Judgment Night
昔々のそのまた昔のある時代、HIPHOPとロックとテクノというジャンル的境界線は絶対で、東西の冷戦問題のように熱くしたたかに相容れることのない、それぞれ独立した世界を持っていた。
お互いが敬意を払うまでに至らないまでも、自分以外の領域には足を踏み入れることもなく、穏やかに自分達の音楽環境を築いていた。
しかし、時が経つにつれ、その沈黙を破る、勇気そして己の挑戦を試す者が何人か徐々に台頭し、1曲の合作ながらも、強力に音楽史にゴリゴリと血を流すかの如く歴史を刻んでいった。
恐らく多くの者の一番最初に記憶にあるのが、低迷時代から復活を遂げるキッカケともなったエアロスミスの往年の曲を、RUN D.M.Cが手がけた「Walk This Way」(86年)であろう。
この曲は、僕が高校生の時に通っていたクラブでも、その当時ですら(つまりリリース後の数年を経ても)、掛かっていたので、よほどの人気があった。
あの頃、D.Jがこの曲を流すとたいていフロアが騒然として、女の子がキャーって叫んで、長髪の渋カジ(死語)がフロアにいっせいになだれ込んで、大騒ぎになったものだ。
そんなこんなで、音楽業界は、ミクスチャー音楽としてレッチリやレイジ~に代表されるバンドや、ナインインチ~などのインダストリ系など各要素を取り入れたバンドが台頭し、音楽市場もさまざまに細分化し、ジャンルで区別できないロックがロックだけで成立しない例も、現在となっては当たり前になった。
しかし、93年、まるで眠れる獅子を起こしたような、徹底的にハードコア、へヴィーメタル、スラッシュメタル、オルタナティブの90年代を担う蒼々たるバンドに、これまた90年代を疾走したHIPHOPのユニットが見事に融合したアルバムが一枚、電撃的にリリースされる。

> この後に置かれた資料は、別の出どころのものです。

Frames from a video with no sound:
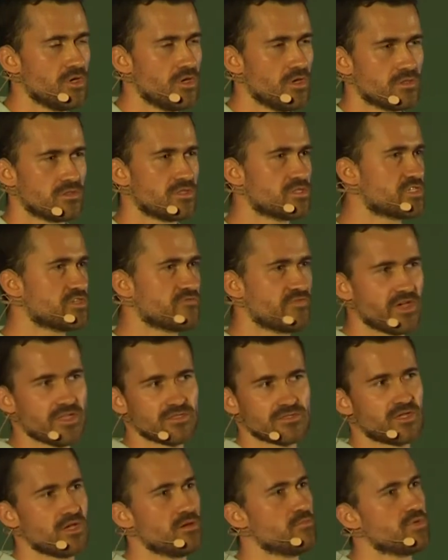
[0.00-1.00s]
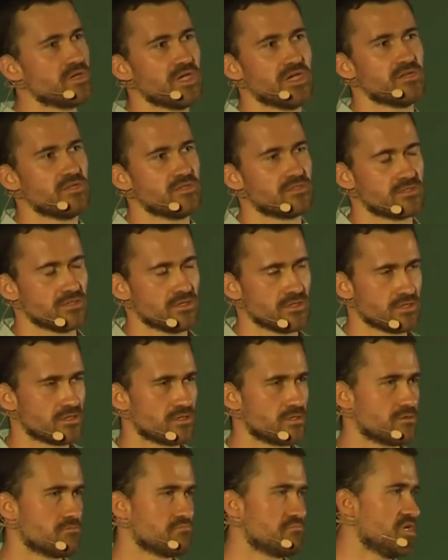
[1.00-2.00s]
This event can be anything.
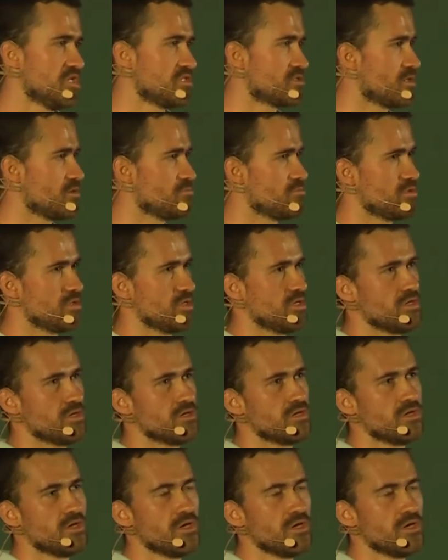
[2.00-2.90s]
It can be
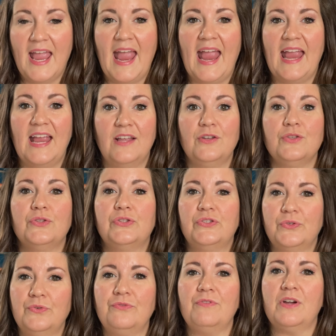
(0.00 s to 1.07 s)
and
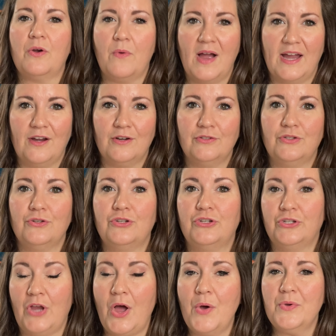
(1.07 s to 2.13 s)
soon required to
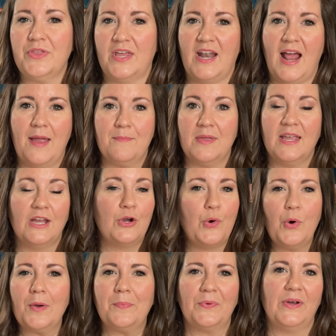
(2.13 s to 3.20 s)
show that I'm
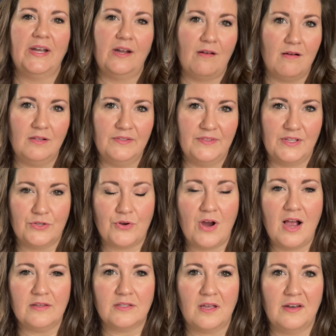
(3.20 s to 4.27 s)
incorporating all of these
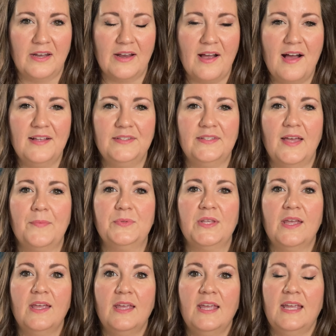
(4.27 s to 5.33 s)
cross-cutting concepts
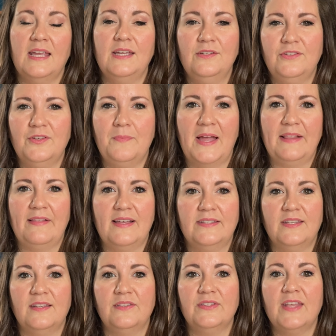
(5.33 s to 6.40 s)
into my
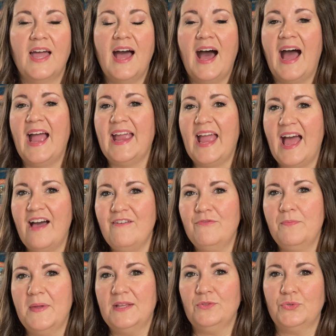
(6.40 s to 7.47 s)
lessons, I have
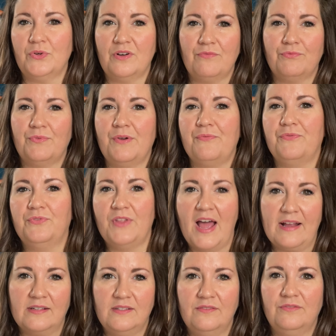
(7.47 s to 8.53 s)
been sort of
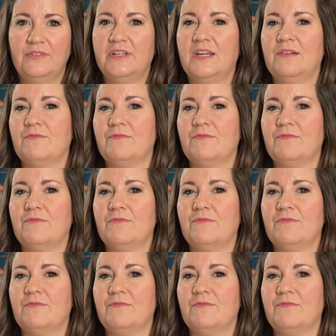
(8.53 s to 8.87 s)
reflectively and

しかも、それが映画のサントラミュージックのために集まった一枚だったのだ。
その名も「Judgment Night」(93年)。
やがてこの系譜は「SPAWN」(97年)、「BLADEⅡ」(02年)と続くわけだが(ちなみに全部ハッピー・ウォルターズという有名なおっさんがプロデュース)、すべてはこの「Judgment Night」に始まったといえる。

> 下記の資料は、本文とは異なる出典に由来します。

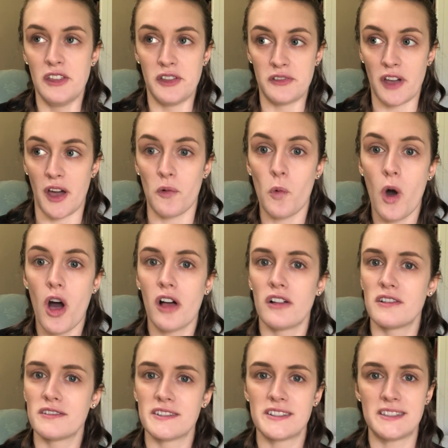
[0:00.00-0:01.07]
you've got
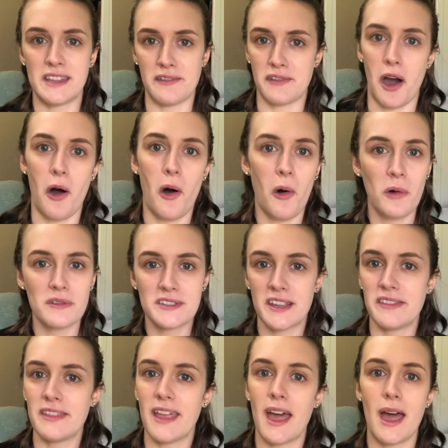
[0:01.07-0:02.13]
walls, they've got holes
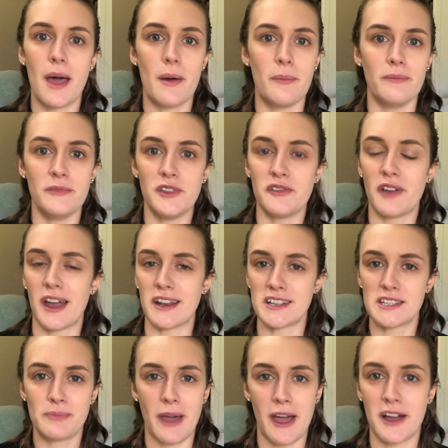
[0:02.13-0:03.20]
in them, you've got to
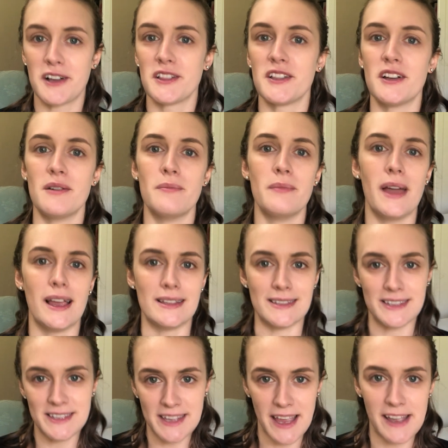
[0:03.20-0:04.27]
spackle them and
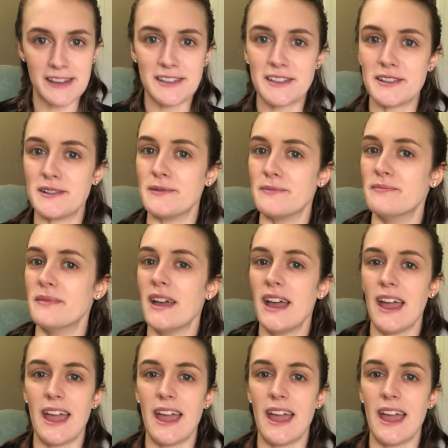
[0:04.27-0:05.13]
sand them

映画自体はコメントしがたい内容なのだけど、このサントラの素晴らしさを語ったら本当に尽きない。
コラボレーションなんて糞みたいな言葉は使えない。
とにかく、誰と誰が合作しているか見てみよう。
ヘルメット VS ハウス・オブ・ペイン
ティーンエイジ・ファンクラブ VS デ・ラ・ソウル
リヴィング・カラー VS ラン・D.M.C
バイオハザード VS オニックス
スレイヤー VS アイス-T
フェイス・ノー・モア VS ブー・ヤー・トライブ
ソニック・ユース VS サイプレス・ヒル
マッドハニー VS サー・ミックス・ア・ロット
ダイナソーJR VS デル・ザ・ファンキー・ホモサピアン
セラピー VS フェイタル
パール・ジャム VS サイプレス・ヒル見ましたか?どう考えても在りえない想像を絶する集まり具合でしょ。
マジでビビるメンツだ。
この連中にカツアゲされたら財布を渡すだけで済まされない勢いすらある。
バイオハザード VS オニックス が作曲した、アルバムのタイトル名にもなっている「Judgment Night」のシャウト聴いたら、絶対に血が騒ぐこと、間違いなし。
ジャンルなんて垣根をアッサリと超えている。凶暴な1曲。
サイプレス・ヒルも壊れているね。サイケデリックすぎるよ。それにソニック・ユースやパール・ジャムが絡むなんて。
当時はHIPHOPに優しくないロックな連中もこの一枚だけは認めたという、とにかく今後も語られるだろう名作。